Excerpted data Start Marker

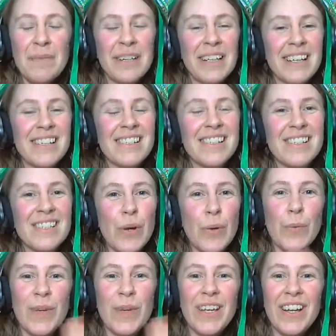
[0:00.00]
Because
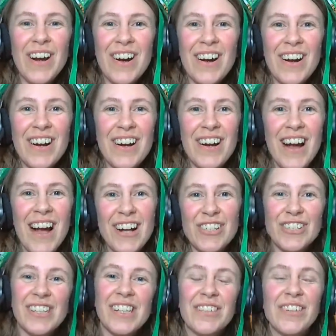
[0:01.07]
we are
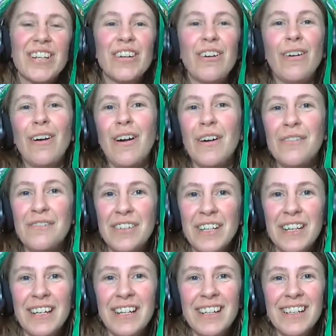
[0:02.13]
actually living in our
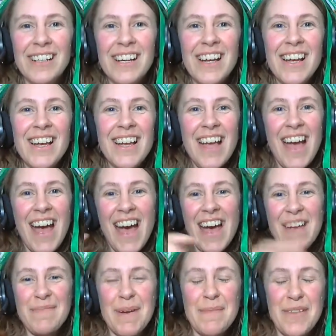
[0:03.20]
RV
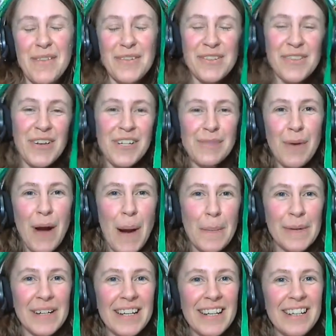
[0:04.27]
at my mother-in-law's
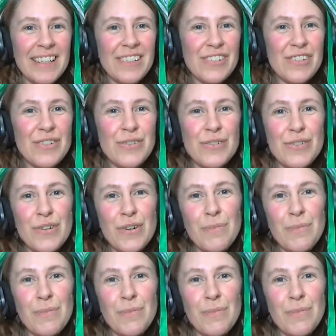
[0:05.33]
property to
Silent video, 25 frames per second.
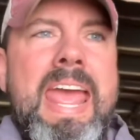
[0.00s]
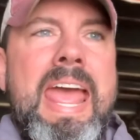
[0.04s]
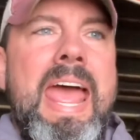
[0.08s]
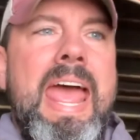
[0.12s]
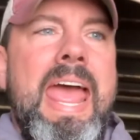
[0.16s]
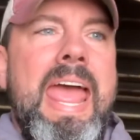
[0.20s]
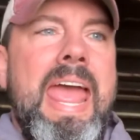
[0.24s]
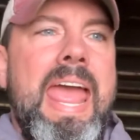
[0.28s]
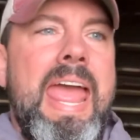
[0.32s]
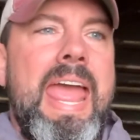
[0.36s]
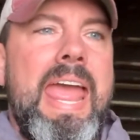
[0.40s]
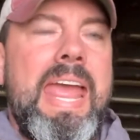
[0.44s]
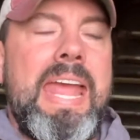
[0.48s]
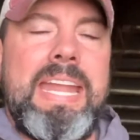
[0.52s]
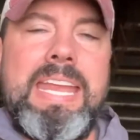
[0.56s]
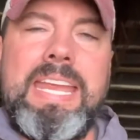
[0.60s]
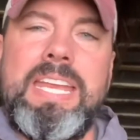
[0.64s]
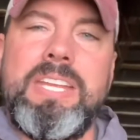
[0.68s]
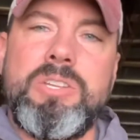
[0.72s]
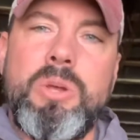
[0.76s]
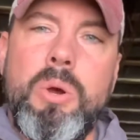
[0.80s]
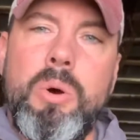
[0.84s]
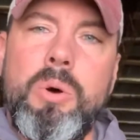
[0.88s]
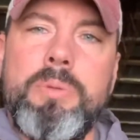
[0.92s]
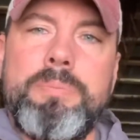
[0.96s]
And he
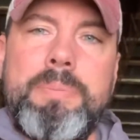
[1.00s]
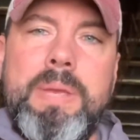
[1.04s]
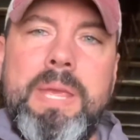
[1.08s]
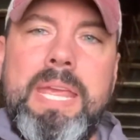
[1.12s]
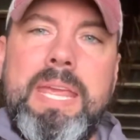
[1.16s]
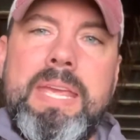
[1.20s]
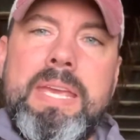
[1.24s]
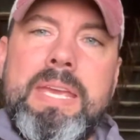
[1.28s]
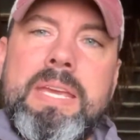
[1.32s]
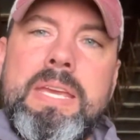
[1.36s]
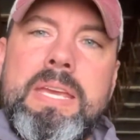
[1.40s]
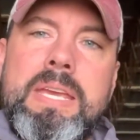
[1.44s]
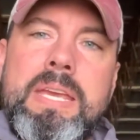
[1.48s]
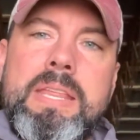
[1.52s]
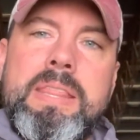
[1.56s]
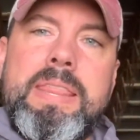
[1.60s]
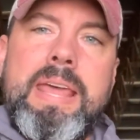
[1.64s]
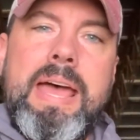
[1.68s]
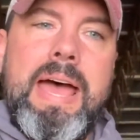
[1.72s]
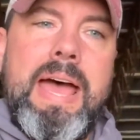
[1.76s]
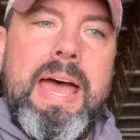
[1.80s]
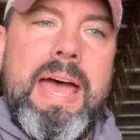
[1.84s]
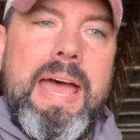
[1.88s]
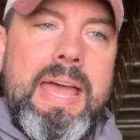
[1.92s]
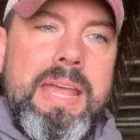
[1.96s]
told me
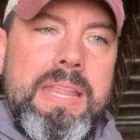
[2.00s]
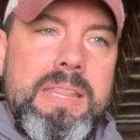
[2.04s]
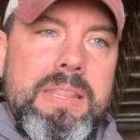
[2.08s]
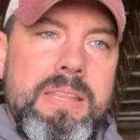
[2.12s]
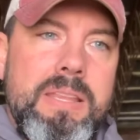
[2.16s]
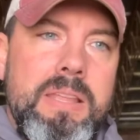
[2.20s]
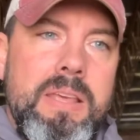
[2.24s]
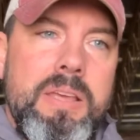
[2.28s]
that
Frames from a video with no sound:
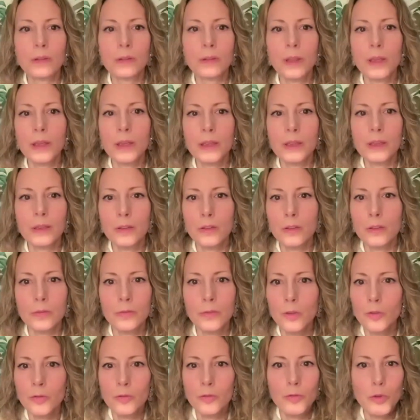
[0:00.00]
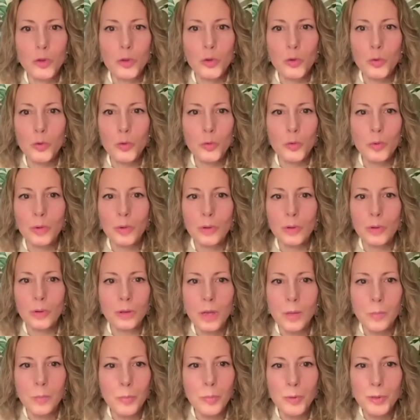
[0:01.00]
like a
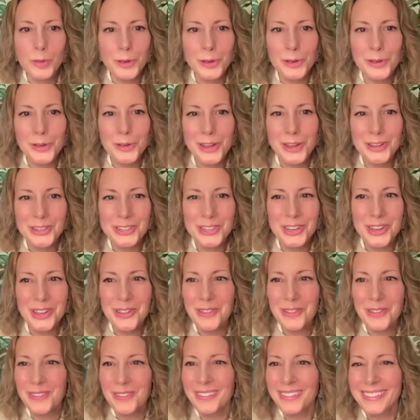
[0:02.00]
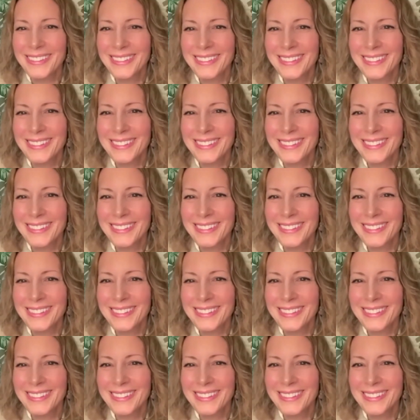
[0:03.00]
couple in a nutshell?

Excerpted data End Marker

Exercise brief - Set the records down again exactly, with no pictures.

Response below -
[0:00.00]
Because
[0:01.07]
we are
[0:02.13]
actually living in our
[0:03.20]
RV
[0:04.27]
at my mother-in-law's
[0:05.33]
property to
Silent video, 25 frames per second.
[0.00s]
[0.04s]
[0.08s]
[0.12s]
[0.16s]
[0.20s]
[0.24s]
[0.28s]
[0.32s]
[0.36s]
[0.40s]
[0.44s]
[0.48s]
[0.52s]
[0.56s]
[0.60s]
[0.64s]
[0.68s]
[0.72s]
[0.76s]
[0.80s]
[0.84s]
[0.88s]
[0.92s]
[0.96s]
And he
[1.00s]
[1.04s]
[1.08s]
[1.12s]
[1.16s]
[1.20s]
[1.24s]
[1.28s]
[1.32s]
[1.36s]
[1.40s]
[1.44s]
[1.48s]
[1.52s]
[1.56s]
[1.60s]
[1.64s]
[1.68s]
[1.72s]
[1.76s]
[1.80s]
[1.84s]
[1.88s]
[1.92s]
[1.96s]
told me
[2.00s]
[2.04s]
[2.08s]
[2.12s]
[2.16s]
[2.20s]
[2.24s]
[2.28s]
that
Frames from a video with no sound:
[0:00.00]
[0:01.00]
like a
[0:02.00]
[0:03.00]
couple in a nutshell?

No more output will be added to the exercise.